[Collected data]
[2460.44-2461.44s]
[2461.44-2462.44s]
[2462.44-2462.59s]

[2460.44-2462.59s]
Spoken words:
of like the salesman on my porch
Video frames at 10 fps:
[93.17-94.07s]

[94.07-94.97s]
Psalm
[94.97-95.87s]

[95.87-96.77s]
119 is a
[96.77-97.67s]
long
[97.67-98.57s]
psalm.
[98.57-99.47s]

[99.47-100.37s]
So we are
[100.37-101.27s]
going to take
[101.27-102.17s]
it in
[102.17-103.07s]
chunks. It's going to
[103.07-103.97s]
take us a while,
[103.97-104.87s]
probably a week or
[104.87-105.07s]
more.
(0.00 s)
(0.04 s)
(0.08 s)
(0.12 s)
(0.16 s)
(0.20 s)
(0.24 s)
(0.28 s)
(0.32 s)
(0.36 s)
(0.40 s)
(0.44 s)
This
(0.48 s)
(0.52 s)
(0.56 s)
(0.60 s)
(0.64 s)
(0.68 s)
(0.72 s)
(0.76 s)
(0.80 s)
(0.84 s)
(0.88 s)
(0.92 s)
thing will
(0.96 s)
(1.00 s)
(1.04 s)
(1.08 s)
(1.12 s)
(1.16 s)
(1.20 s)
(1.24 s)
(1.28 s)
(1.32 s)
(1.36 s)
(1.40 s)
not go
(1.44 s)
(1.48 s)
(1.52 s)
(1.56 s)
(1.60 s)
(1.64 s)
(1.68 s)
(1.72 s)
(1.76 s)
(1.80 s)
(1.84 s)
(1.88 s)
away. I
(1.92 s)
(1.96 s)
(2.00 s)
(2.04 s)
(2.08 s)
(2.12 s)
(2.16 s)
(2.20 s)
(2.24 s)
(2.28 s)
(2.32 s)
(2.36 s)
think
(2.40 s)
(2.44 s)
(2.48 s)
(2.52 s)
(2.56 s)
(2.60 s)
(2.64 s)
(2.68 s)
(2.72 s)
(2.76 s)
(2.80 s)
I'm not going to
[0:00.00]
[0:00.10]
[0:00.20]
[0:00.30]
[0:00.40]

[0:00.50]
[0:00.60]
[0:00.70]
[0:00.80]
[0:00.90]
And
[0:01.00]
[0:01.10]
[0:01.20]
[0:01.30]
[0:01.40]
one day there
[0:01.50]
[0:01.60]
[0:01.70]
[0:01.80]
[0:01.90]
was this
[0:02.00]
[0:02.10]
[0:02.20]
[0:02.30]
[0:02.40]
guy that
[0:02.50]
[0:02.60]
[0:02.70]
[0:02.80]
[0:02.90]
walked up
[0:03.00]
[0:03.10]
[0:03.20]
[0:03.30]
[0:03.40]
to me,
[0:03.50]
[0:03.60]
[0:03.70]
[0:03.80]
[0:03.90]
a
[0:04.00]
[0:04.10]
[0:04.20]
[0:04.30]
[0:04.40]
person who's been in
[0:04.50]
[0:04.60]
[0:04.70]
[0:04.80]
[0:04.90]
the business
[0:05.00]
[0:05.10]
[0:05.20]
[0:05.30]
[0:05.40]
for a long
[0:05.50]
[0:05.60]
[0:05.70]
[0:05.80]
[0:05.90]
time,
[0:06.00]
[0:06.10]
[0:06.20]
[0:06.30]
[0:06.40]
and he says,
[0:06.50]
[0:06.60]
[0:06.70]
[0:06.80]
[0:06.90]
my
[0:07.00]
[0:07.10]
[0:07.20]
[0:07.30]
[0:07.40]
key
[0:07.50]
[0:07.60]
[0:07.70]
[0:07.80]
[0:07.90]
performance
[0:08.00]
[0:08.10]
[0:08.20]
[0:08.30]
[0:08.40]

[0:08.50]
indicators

WHAT NEEDS TO BE DONE => Could you transcribe each entry exactly as it stands?

YOUR RESPONSE =>
[2460.44-2461.44s]
[2461.44-2462.44s]
[2462.44-2462.59s]

[2460.44-2462.59s]
Spoken words:
of like the salesman on my porch
Video frames at 10 fps:
[93.17-94.07s]

[94.07-94.97s]
Psalm
[94.97-95.87s]

[95.87-96.77s]
119 is a
[96.77-97.67s]
long
[97.67-98.57s]
psalm.
[98.57-99.47s]

[99.47-100.37s]
So we are
[100.37-101.27s]
going to take
[101.27-102.17s]
it in
[102.17-103.07s]
chunks. It's going to
[103.07-103.97s]
take us a while,
[103.97-104.87s]
probably a week or
[104.87-105.07s]
more.
(0.00 s)
(0.04 s)
(0.08 s)
(0.12 s)
(0.16 s)
(0.20 s)
(0.24 s)
(0.28 s)
(0.32 s)
(0.36 s)
(0.40 s)
(0.44 s)
This
(0.48 s)
(0.52 s)
(0.56 s)
(0.60 s)
(0.64 s)
(0.68 s)
(0.72 s)
(0.76 s)
(0.80 s)
(0.84 s)
(0.88 s)
(0.92 s)
thing will
(0.96 s)
(1.00 s)
(1.04 s)
(1.08 s)
(1.12 s)
(1.16 s)
(1.20 s)
(1.24 s)
(1.28 s)
(1.32 s)
(1.36 s)
(1.40 s)
not go
(1.44 s)
(1.48 s)
(1.52 s)
(1.56 s)
(1.60 s)
(1.64 s)
(1.68 s)
(1.72 s)
(1.76 s)
(1.80 s)
(1.84 s)
(1.88 s)
away. I
(1.92 s)
(1.96 s)
(2.00 s)
(2.04 s)
(2.08 s)
(2.12 s)
(2.16 s)
(2.20 s)
(2.24 s)
(2.28 s)
(2.32 s)
(2.36 s)
think
(2.40 s)
(2.44 s)
(2.48 s)
(2.52 s)
(2.56 s)
(2.60 s)
(2.64 s)
(2.68 s)
(2.72 s)
(2.76 s)
(2.80 s)
I'm not going to
[0:00.00]
[0:00.10]
[0:00.20]
[0:00.30]
[0:00.40]

[0:00.50]
[0:00.60]
[0:00.70]
[0:00.80]
[0:00.90]
And
[0:01.00]
[0:01.10]
[0:01.20]
[0:01.30]
[0:01.40]
one day there
[0:01.50]
[0:01.60]
[0:01.70]
[0:01.80]
[0:01.90]
was this
[0:02.00]
[0:02.10]
[0:02.20]
[0:02.30]
[0:02.40]
guy that
[0:02.50]
[0:02.60]
[0:02.70]
[0:02.80]
[0:02.90]
walked up
[0:03.00]
[0:03.10]
[0:03.20]
[0:03.30]
[0:03.40]
to me,
[0:03.50]
[0:03.60]
[0:03.70]
[0:03.80]
[0:03.90]
a
[0:04.00]
[0:04.10]
[0:04.20]
[0:04.30]
[0:04.40]
person who's been in
[0:04.50]
[0:04.60]
[0:04.70]
[0:04.80]
[0:04.90]
the business
[0:05.00]
[0:05.10]
[0:05.20]
[0:05.30]
[0:05.40]
for a long
[0:05.50]
[0:05.60]
[0:05.70]
[0:05.80]
[0:05.90]
time,
[0:06.00]
[0:06.10]
[0:06.20]
[0:06.30]
[0:06.40]
and he says,
[0:06.50]
[0:06.60]
[0:06.70]
[0:06.80]
[0:06.90]
my
[0:07.00]
[0:07.10]
[0:07.20]
[0:07.30]
[0:07.40]
key
[0:07.50]
[0:07.60]
[0:07.70]
[0:07.80]
[0:07.90]
performance
[0:08.00]
[0:08.10]
[0:08.20]
[0:08.30]
[0:08.40]

[0:08.50]
indicators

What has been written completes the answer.